Python Conversation Memory — Deep Dive
Why Memory Architecture Matters
A chatbot without memory is a stateless function: text in, text out. Every production chatbot needs memory, but the right memory strategy depends on conversation length, latency budget, cost constraints, and whether you are building a task-oriented bot or an open-ended conversational agent.
Memory Types in Practice
Buffer Memory
The simplest approach: store every turn and pass the full history to the model or dialog manager.
from dataclasses import dataclass, field
@dataclass
class BufferMemory:
turns: list[dict] = field(default_factory=list)

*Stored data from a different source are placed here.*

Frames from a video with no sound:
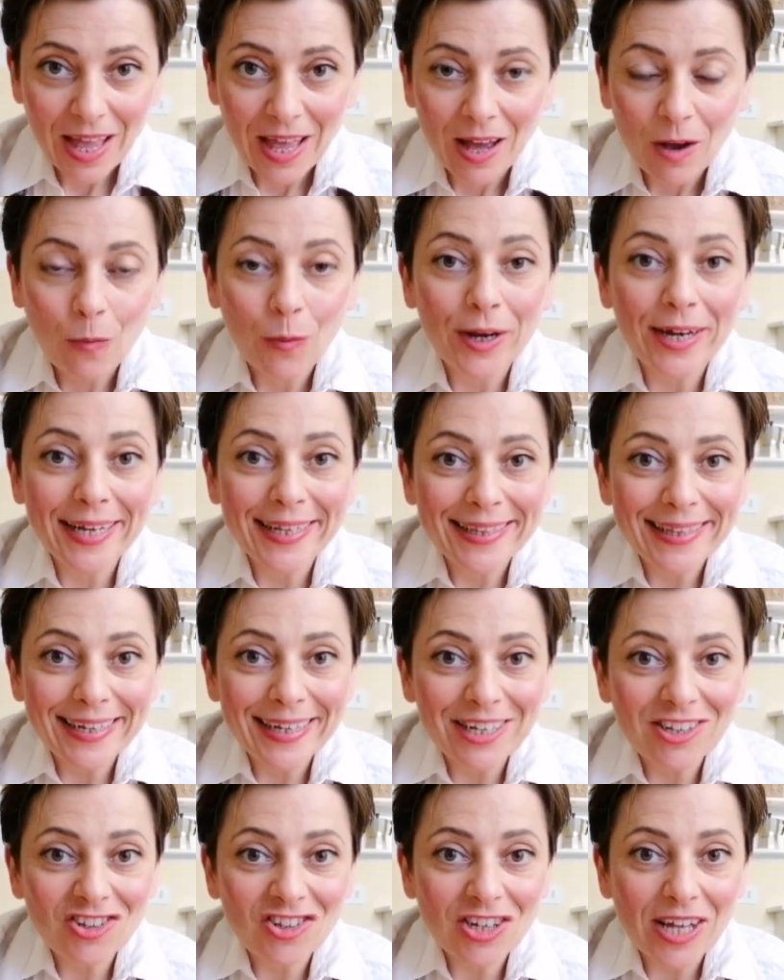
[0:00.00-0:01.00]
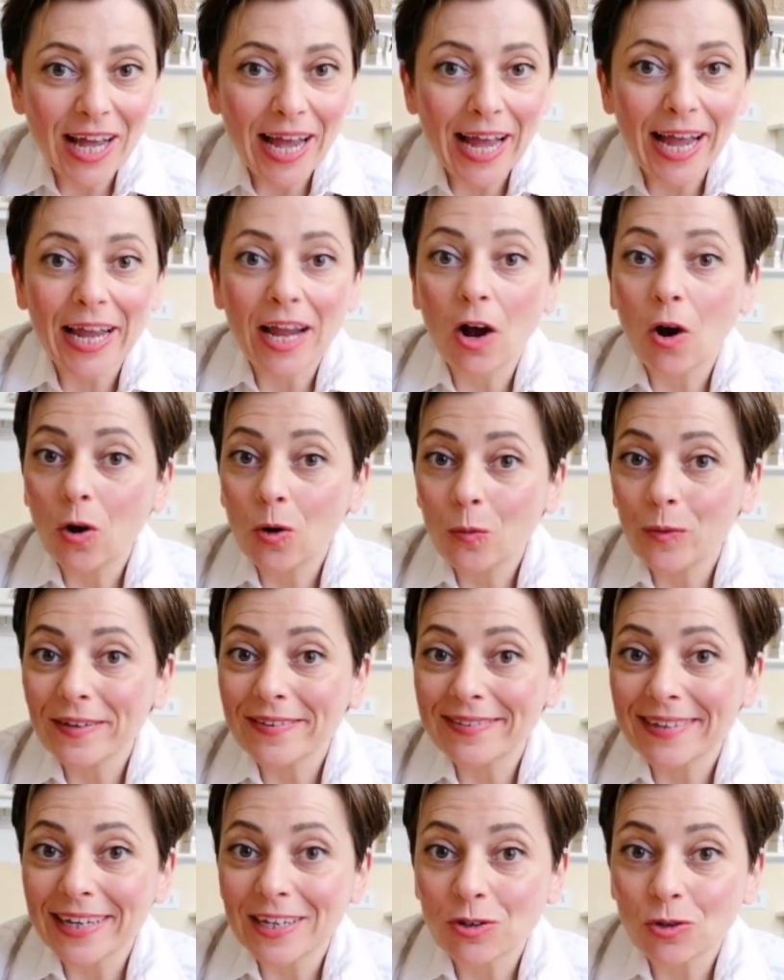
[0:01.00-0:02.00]
When I teach, I always
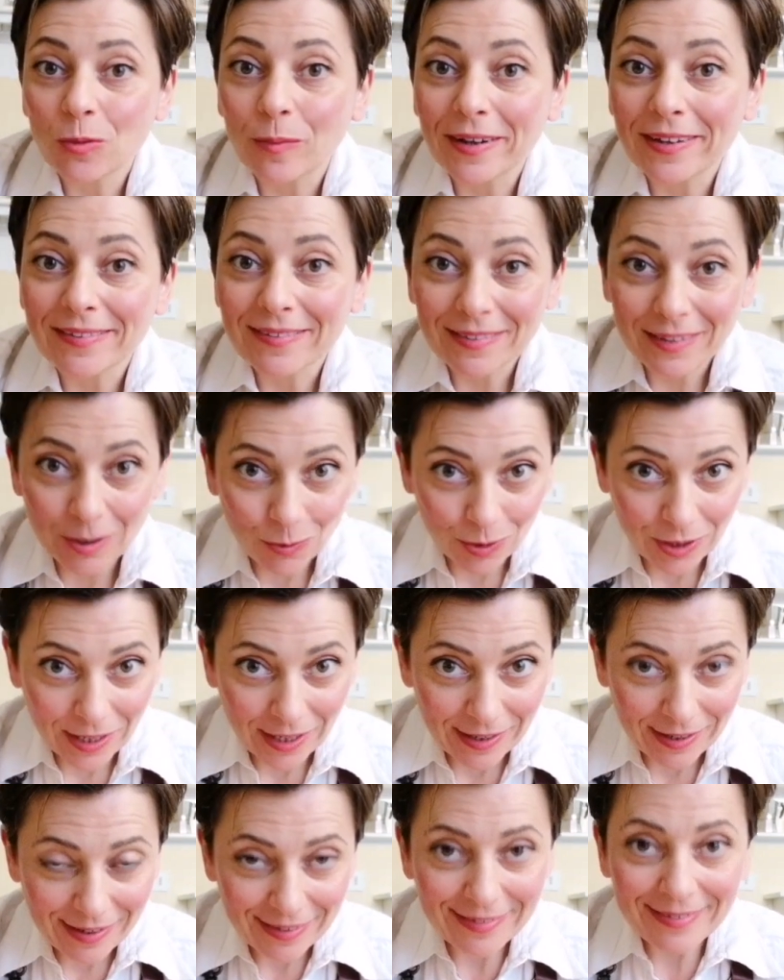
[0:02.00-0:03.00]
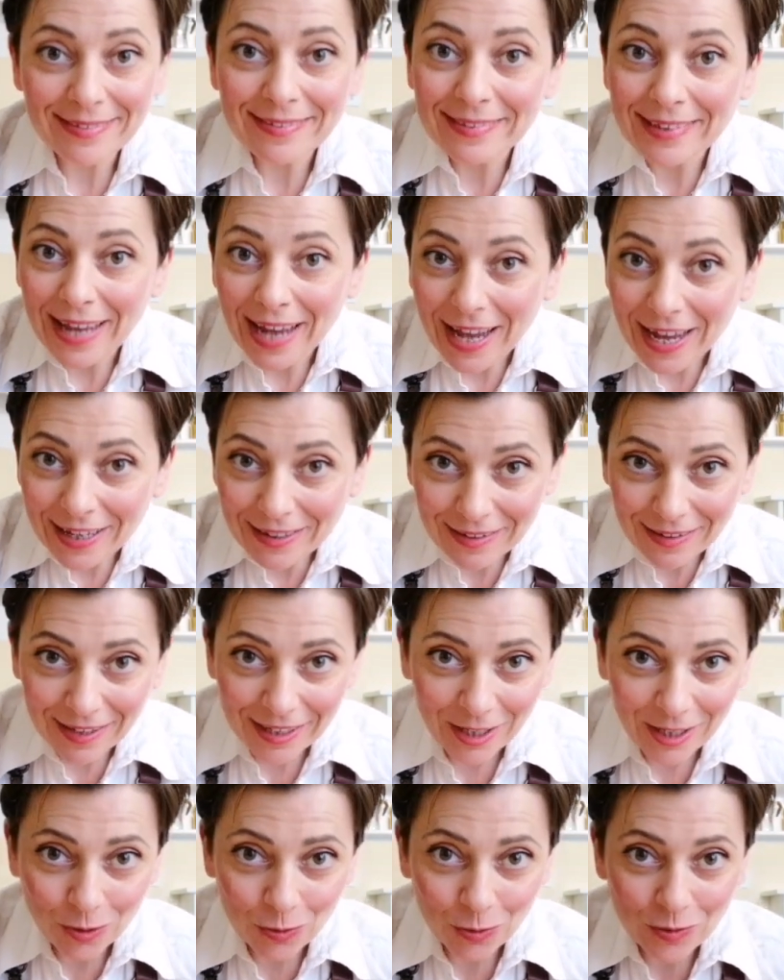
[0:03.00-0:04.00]
say to my students, start
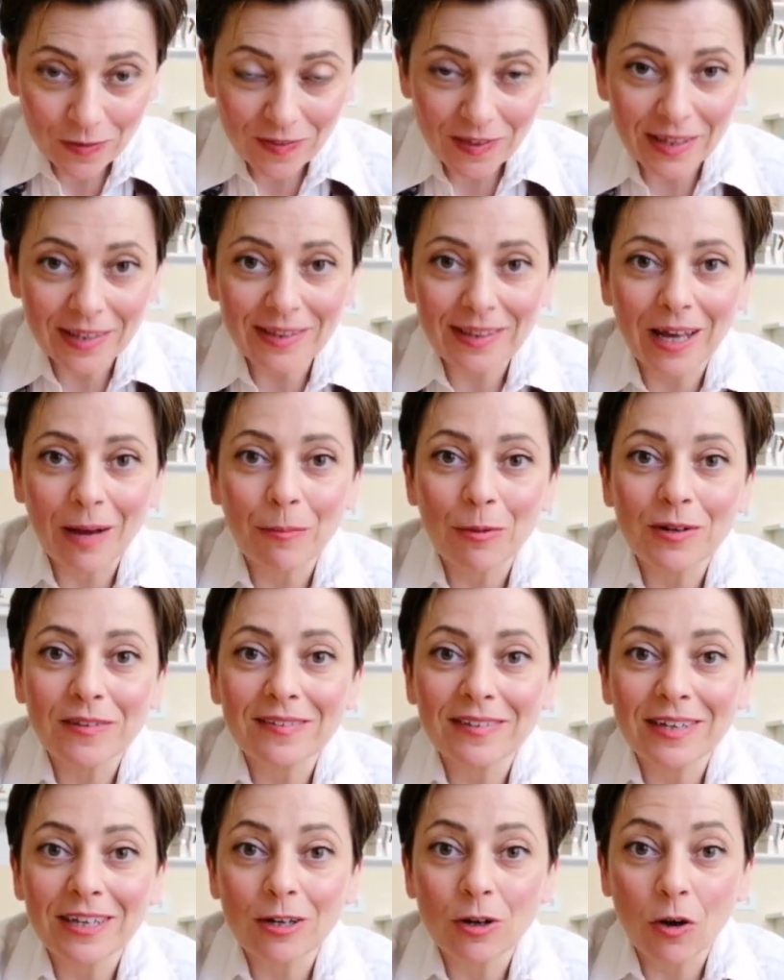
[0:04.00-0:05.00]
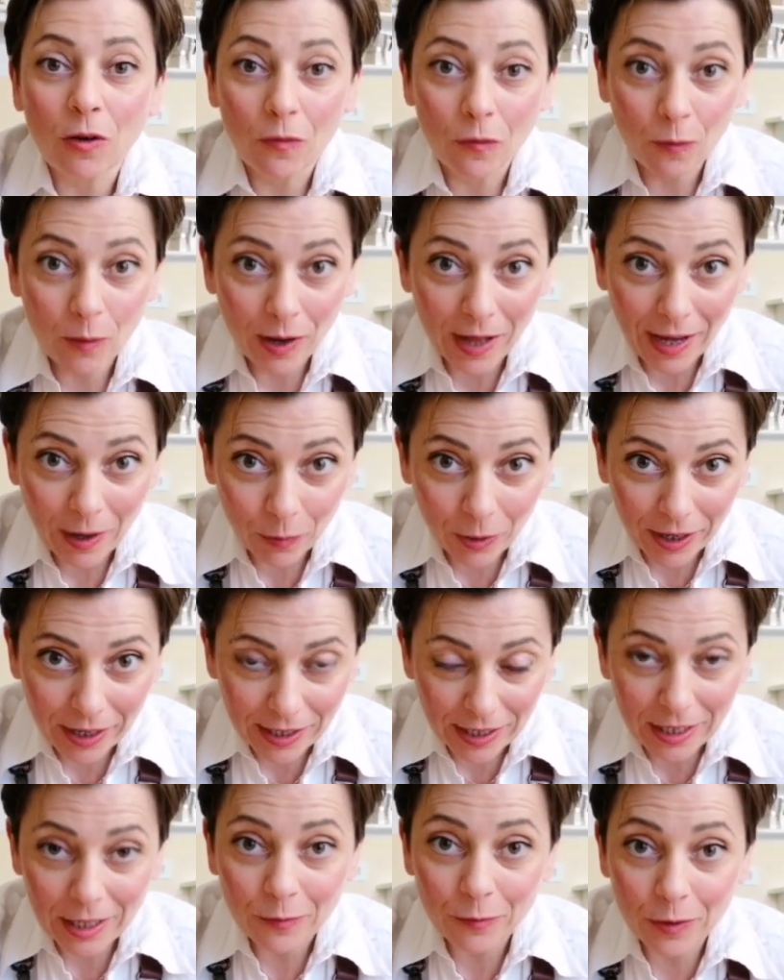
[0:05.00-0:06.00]
using 00 flour
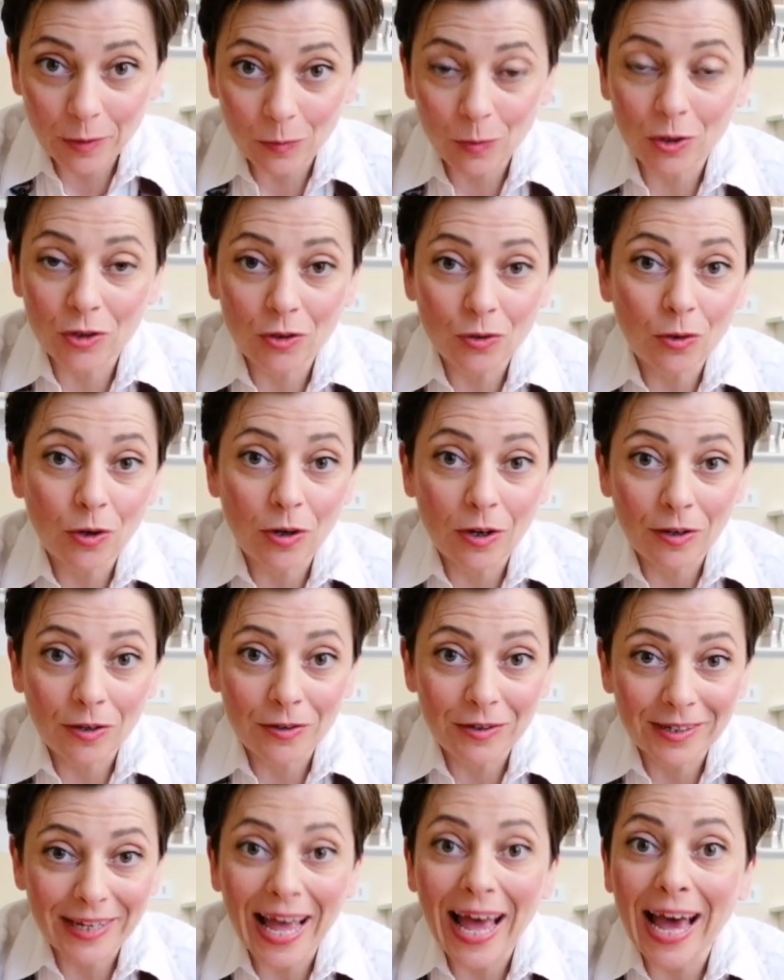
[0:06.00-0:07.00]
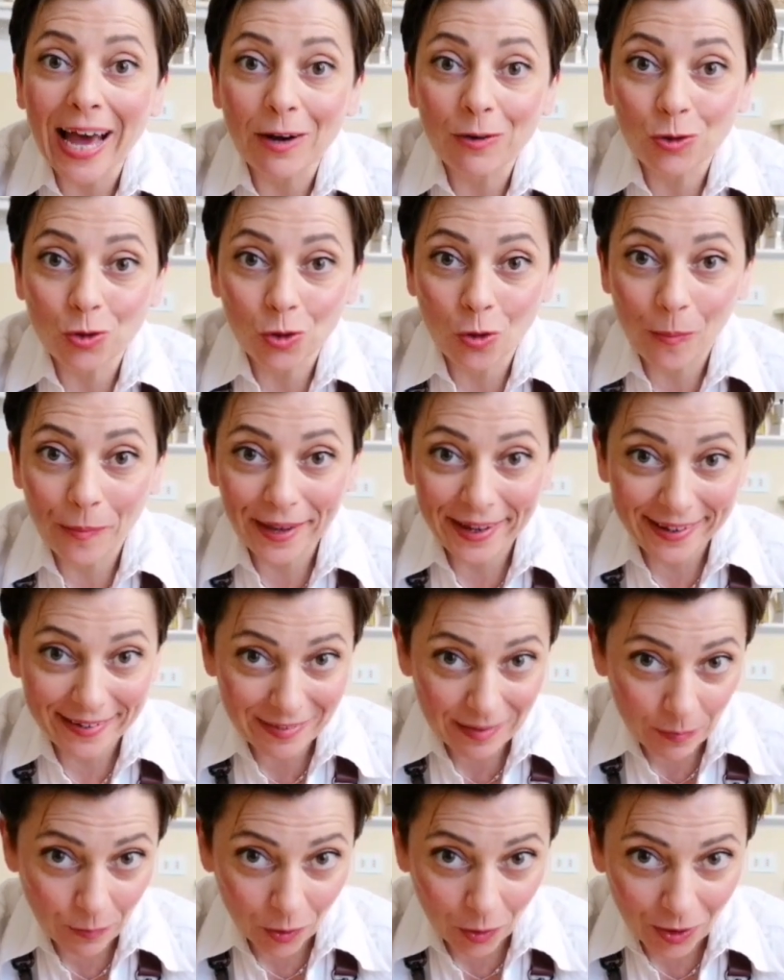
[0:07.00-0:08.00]
if you want to learn how to make a
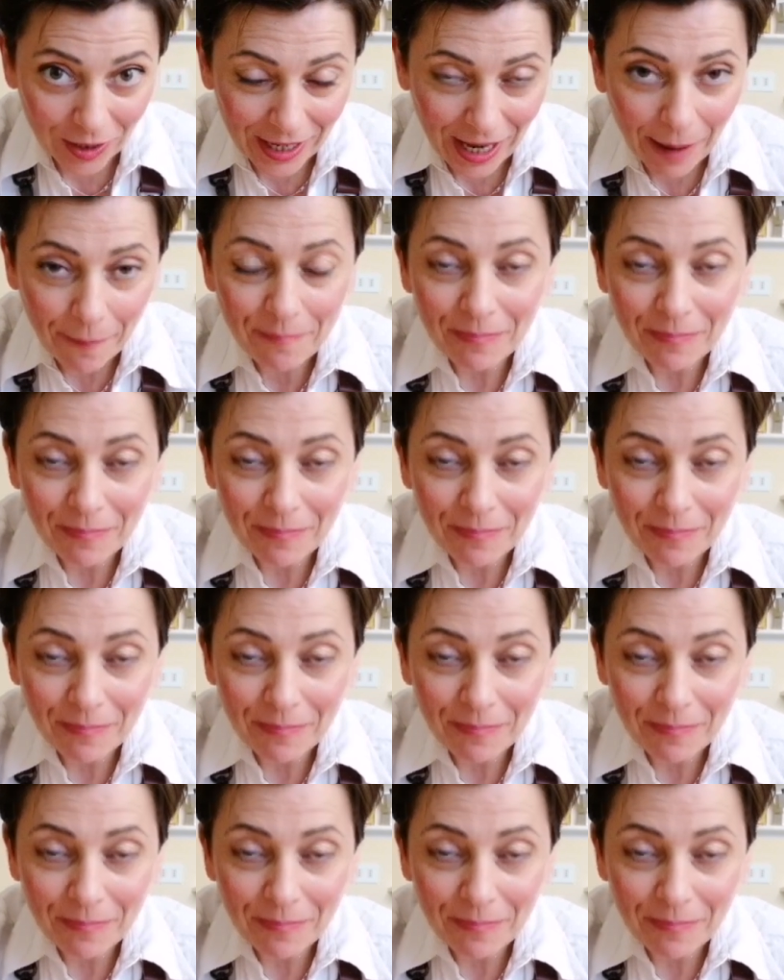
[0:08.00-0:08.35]
sfoglia,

def add(self, role: str, content: str):
self.turns.append({"role": role, "content": content})
def get_history(self) -> list[dict]:
return self.turns.copy()
def to_prompt(self) -> str:
return "\n".join(f"{t['role']}: {t['content']}" for t in self.turns)
When to use: Short conversations (under 20 turns) where token cost is not a concern. This is the default for most chatbot prototypes.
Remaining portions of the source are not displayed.